**Exercise requirements:** Produce a verbatim copy of the records, and keep the images out of it.

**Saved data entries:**
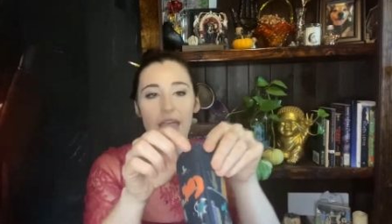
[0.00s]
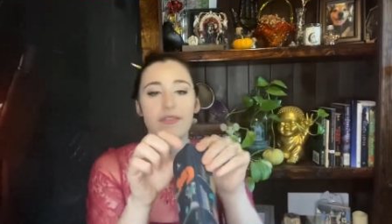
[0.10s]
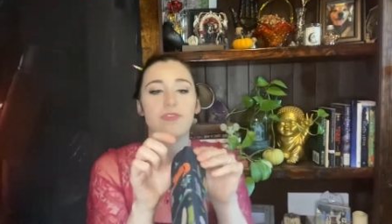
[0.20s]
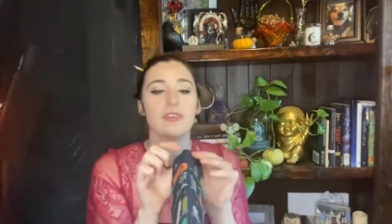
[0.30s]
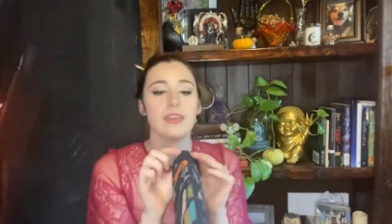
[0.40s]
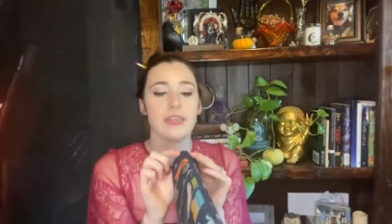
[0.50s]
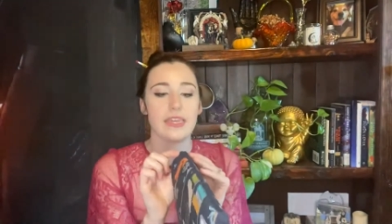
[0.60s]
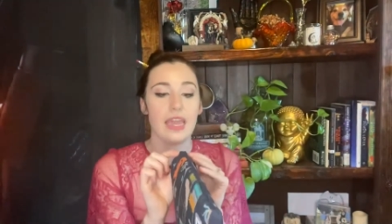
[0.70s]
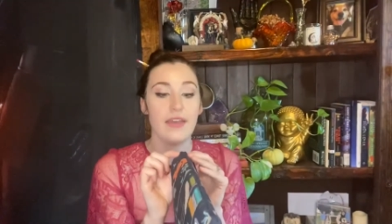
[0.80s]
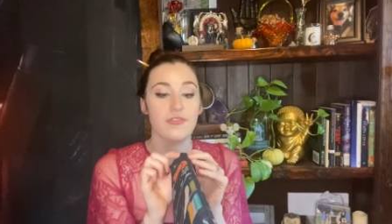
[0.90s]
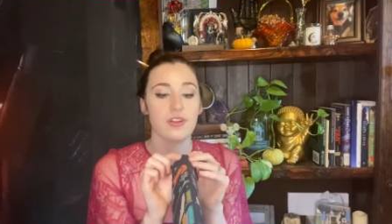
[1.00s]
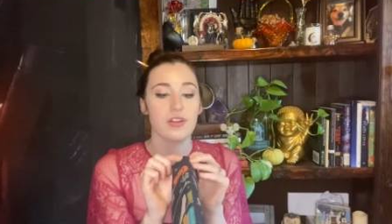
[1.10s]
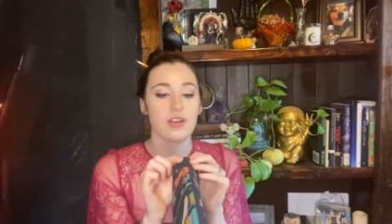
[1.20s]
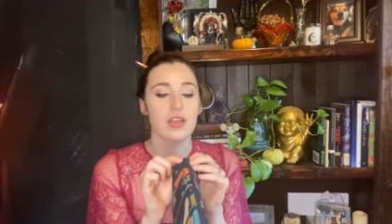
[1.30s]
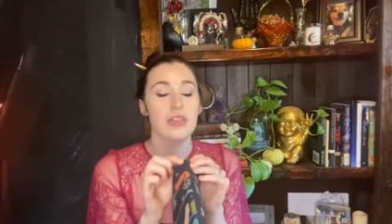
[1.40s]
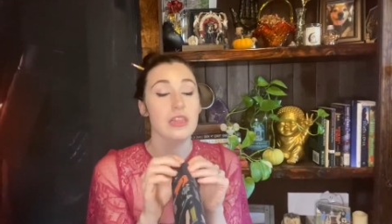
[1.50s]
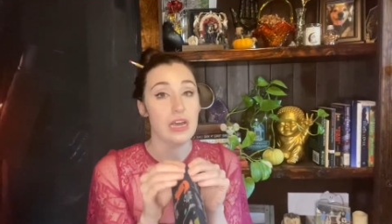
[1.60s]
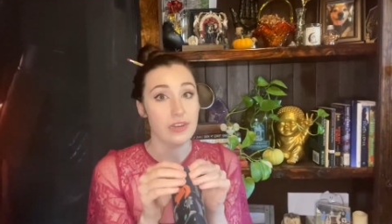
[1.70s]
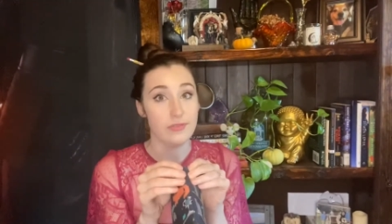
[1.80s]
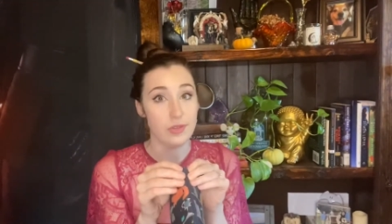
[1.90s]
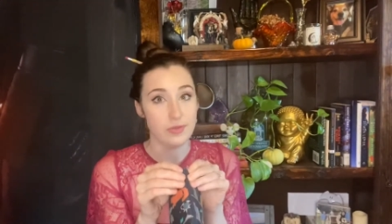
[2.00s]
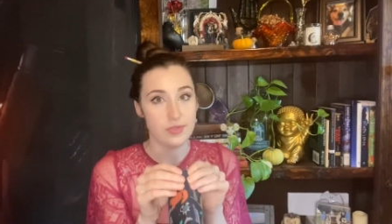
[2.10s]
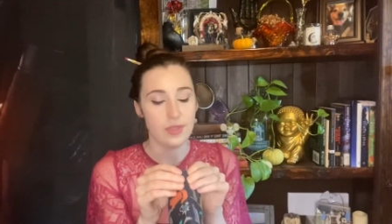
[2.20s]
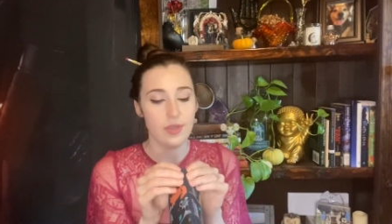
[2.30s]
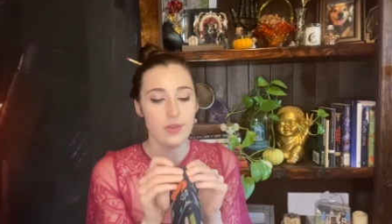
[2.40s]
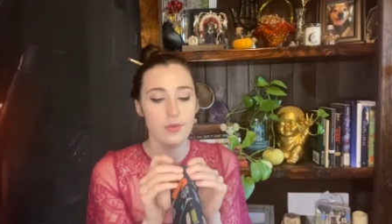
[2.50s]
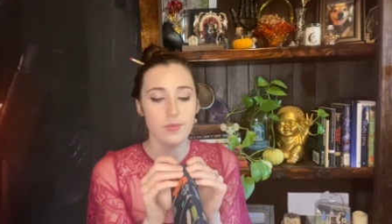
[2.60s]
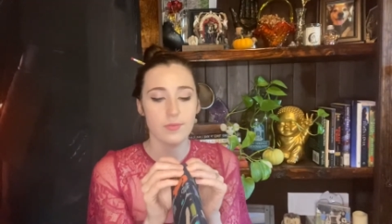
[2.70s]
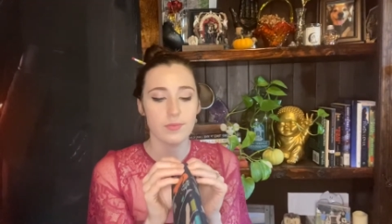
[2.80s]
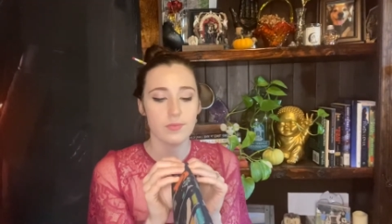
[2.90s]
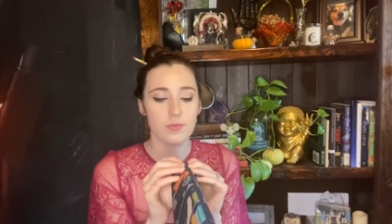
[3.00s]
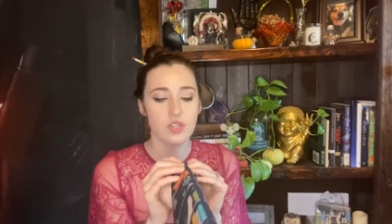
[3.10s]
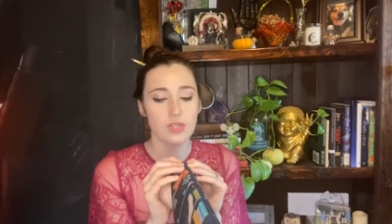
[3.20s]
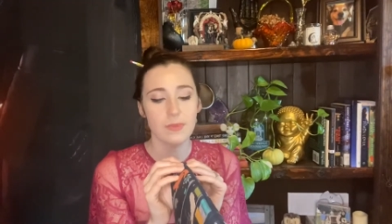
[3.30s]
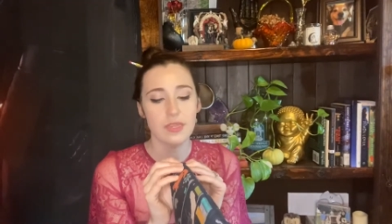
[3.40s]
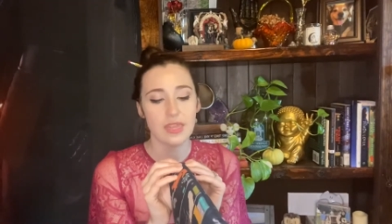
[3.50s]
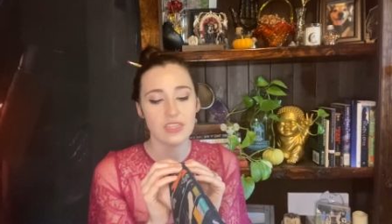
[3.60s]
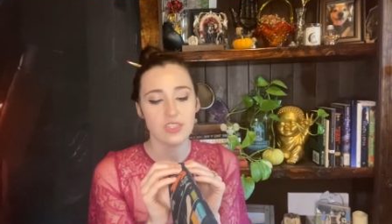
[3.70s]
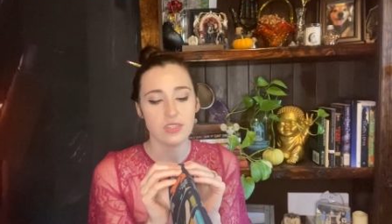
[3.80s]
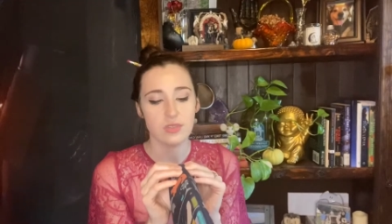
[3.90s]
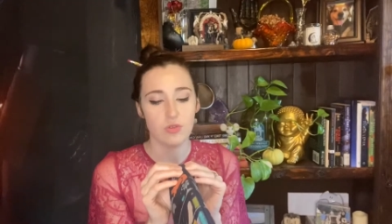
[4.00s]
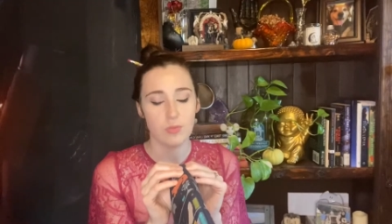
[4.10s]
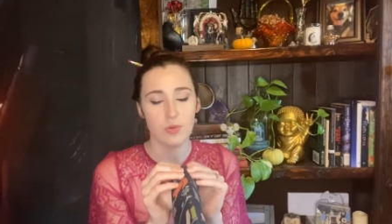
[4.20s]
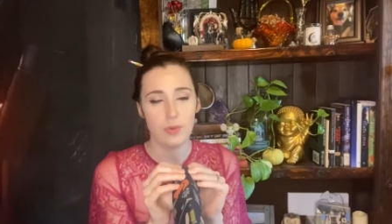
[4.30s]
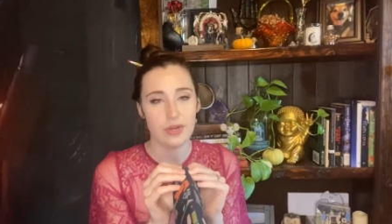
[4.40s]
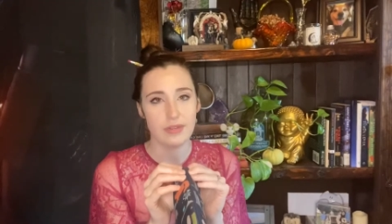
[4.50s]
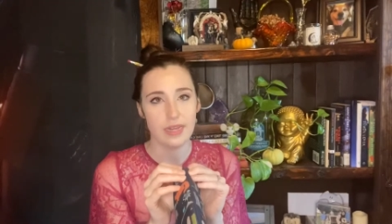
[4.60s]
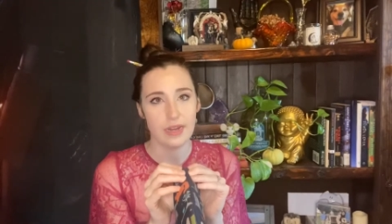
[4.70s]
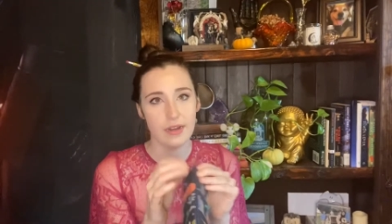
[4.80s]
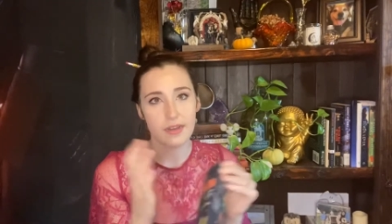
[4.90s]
a feeling like after a lot of use though, which I mean, that's just normal wear and tear.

**Solution below:**
[0.00s]
[0.10s]
[0.20s]
[0.30s]
[0.40s]
[0.50s]
[0.60s]
[0.70s]
[0.80s]
[0.90s]
[1.00s]
[1.10s]
[1.20s]
[1.30s]
[1.40s]
[1.50s]
[1.60s]
[1.70s]
[1.80s]
[1.90s]
[2.00s]
[2.10s]
[2.20s]
[2.30s]
[2.40s]
[2.50s]
[2.60s]
[2.70s]
[2.80s]
[2.90s]
[3.00s]
[3.10s]
[3.20s]
[3.30s]
[3.40s]
[3.50s]
[3.60s]
[3.70s]
[3.80s]
[3.90s]
[4.00s]
[4.10s]
[4.20s]
[4.30s]
[4.40s]
[4.50s]
[4.60s]
[4.70s]
[4.80s]
[4.90s]
a feeling like after a lot of use though, which I mean, that's just normal wear and tear.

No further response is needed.